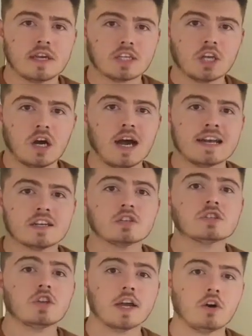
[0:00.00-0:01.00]
That's Gut and
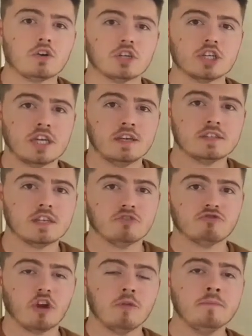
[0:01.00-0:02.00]
Psychology
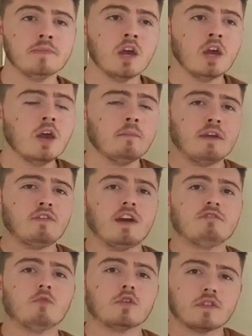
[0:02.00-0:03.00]
Syndrome. But if you
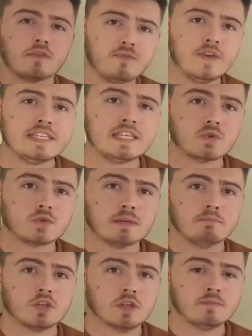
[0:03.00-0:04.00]
have more of the physical
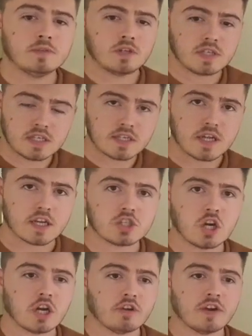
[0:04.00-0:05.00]
symptoms, this is like
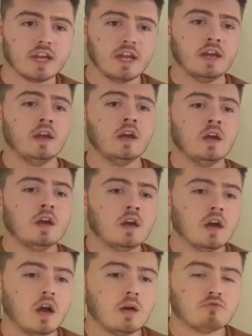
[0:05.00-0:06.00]
diarrhea,
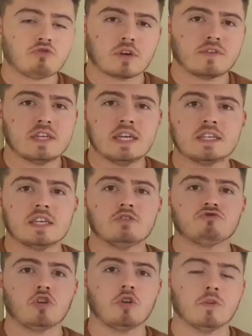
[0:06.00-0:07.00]
chronic fatigue
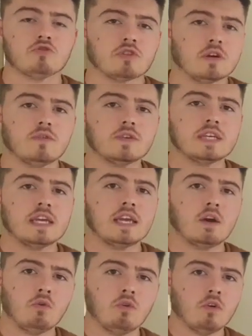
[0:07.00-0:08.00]
syndrome, adrenal
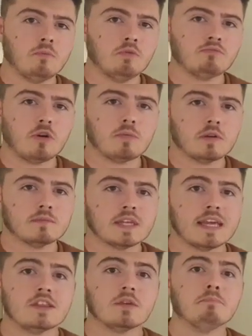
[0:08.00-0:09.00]
fatigue, autoimmune problems,
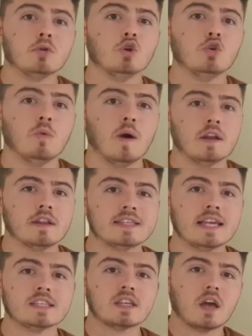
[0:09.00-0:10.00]
get the blue one.
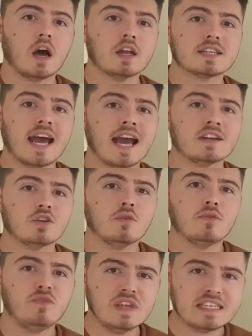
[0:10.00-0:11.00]
This is Gut and
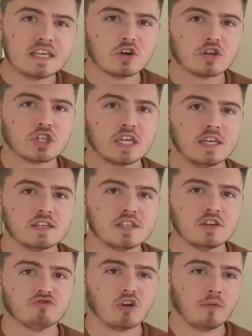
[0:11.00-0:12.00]
Physiology
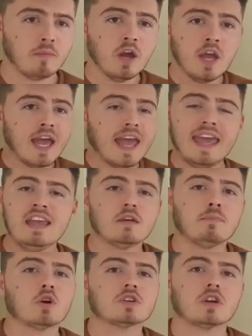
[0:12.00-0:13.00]
Syndrome.
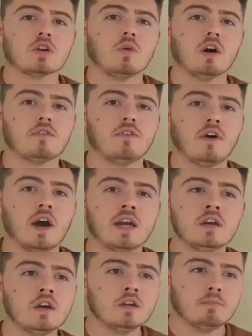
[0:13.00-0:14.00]
Either book's gonna work
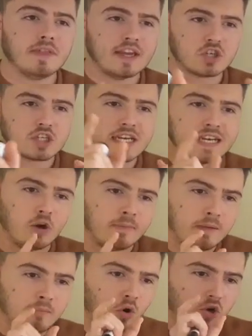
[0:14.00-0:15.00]
fine, but they're just a little
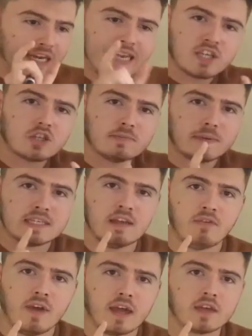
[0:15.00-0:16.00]
bit more niche
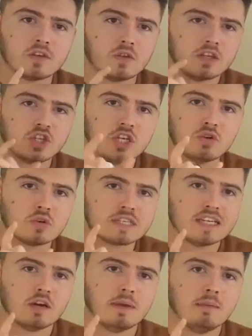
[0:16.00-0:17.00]
specific, so that she talks
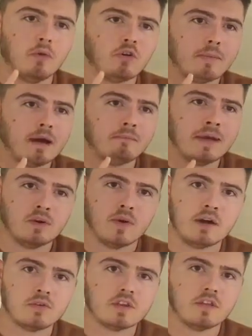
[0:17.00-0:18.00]
a little bit more about mental
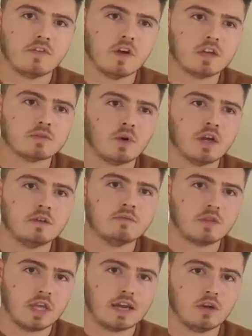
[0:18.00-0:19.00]
health in the first one,
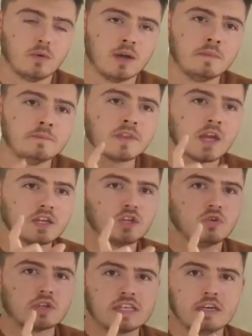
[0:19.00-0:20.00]
the yellow one, and she
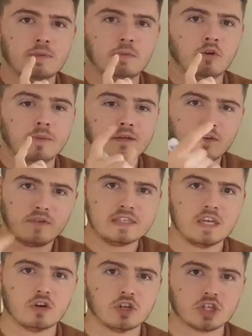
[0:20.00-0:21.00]
talks a little bit more about the
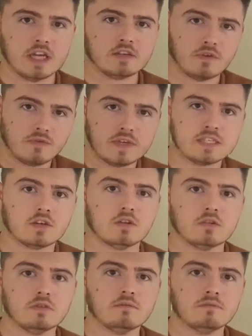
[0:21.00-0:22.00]
physiology, so
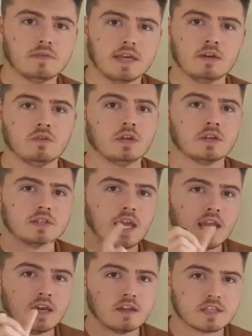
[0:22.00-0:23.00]
physical illness
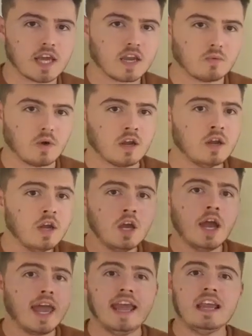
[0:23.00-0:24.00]
in the second one.
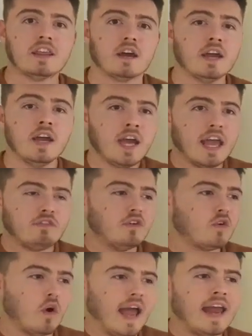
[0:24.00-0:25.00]
Either if
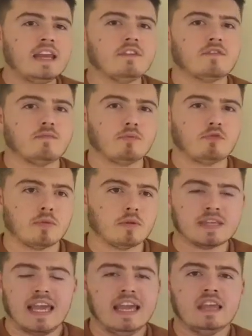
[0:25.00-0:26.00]
you've got any of the
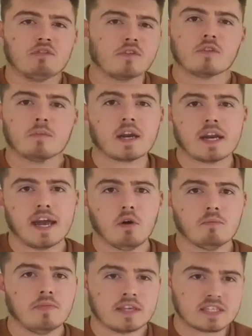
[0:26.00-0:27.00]
problems, either of them are going to
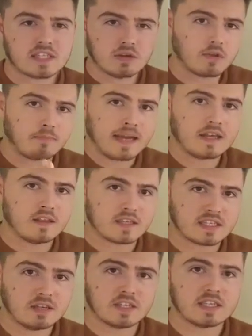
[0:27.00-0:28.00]
help. They're still
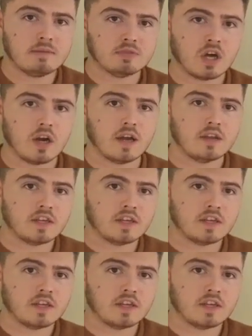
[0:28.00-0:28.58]
the same diet.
┄┄┄┄┄┄┄┄┄┄┄┄┄┄┄┄┄┄┄┄
TASK TO CARRY OUT:
The copy must start at the line containing "[0:01.00-0:02.00]" and end at the last line of the data, matching each line exactly. It must hold no pictures.

TASK ANSWER:
[0:01.00-0:02.00]
Psychology
[0:02.00-0:03.00]
Syndrome. But if you
[0:03.00-0:04.00]
have more of the physical
[0:04.00-0:05.00]
symptoms, this is like
[0:05.00-0:06.00]
diarrhea,
[0:06.00-0:07.00]
chronic fatigue
[0:07.00-0:08.00]
syndrome, adrenal
[0:08.00-0:09.00]
fatigue, autoimmune problems,
[0:09.00-0:10.00]
get the blue one.
[0:10.00-0:11.00]
This is Gut and
[0:11.00-0:12.00]
Physiology
[0:12.00-0:13.00]
Syndrome.
[0:13.00-0:14.00]
Either book's gonna work
[0:14.00-0:15.00]
fine, but they're just a little
[0:15.00-0:16.00]
bit more niche
[0:16.00-0:17.00]
specific, so that she talks
[0:17.00-0:18.00]
a little bit more about mental
[0:18.00-0:19.00]
health in the first one,
[0:19.00-0:20.00]
the yellow one, and she
[0:20.00-0:21.00]
talks a little bit more about the
[0:21.00-0:22.00]
physiology, so
[0:22.00-0:23.00]
physical illness
[0:23.00-0:24.00]
in the second one.
[0:24.00-0:25.00]
Either if
[0:25.00-0:26.00]
you've got any of the
[0:26.00-0:27.00]
problems, either of them are going to
[0:27.00-0:28.00]
help. They're still
[0:28.00-0:28.58]
the same diet.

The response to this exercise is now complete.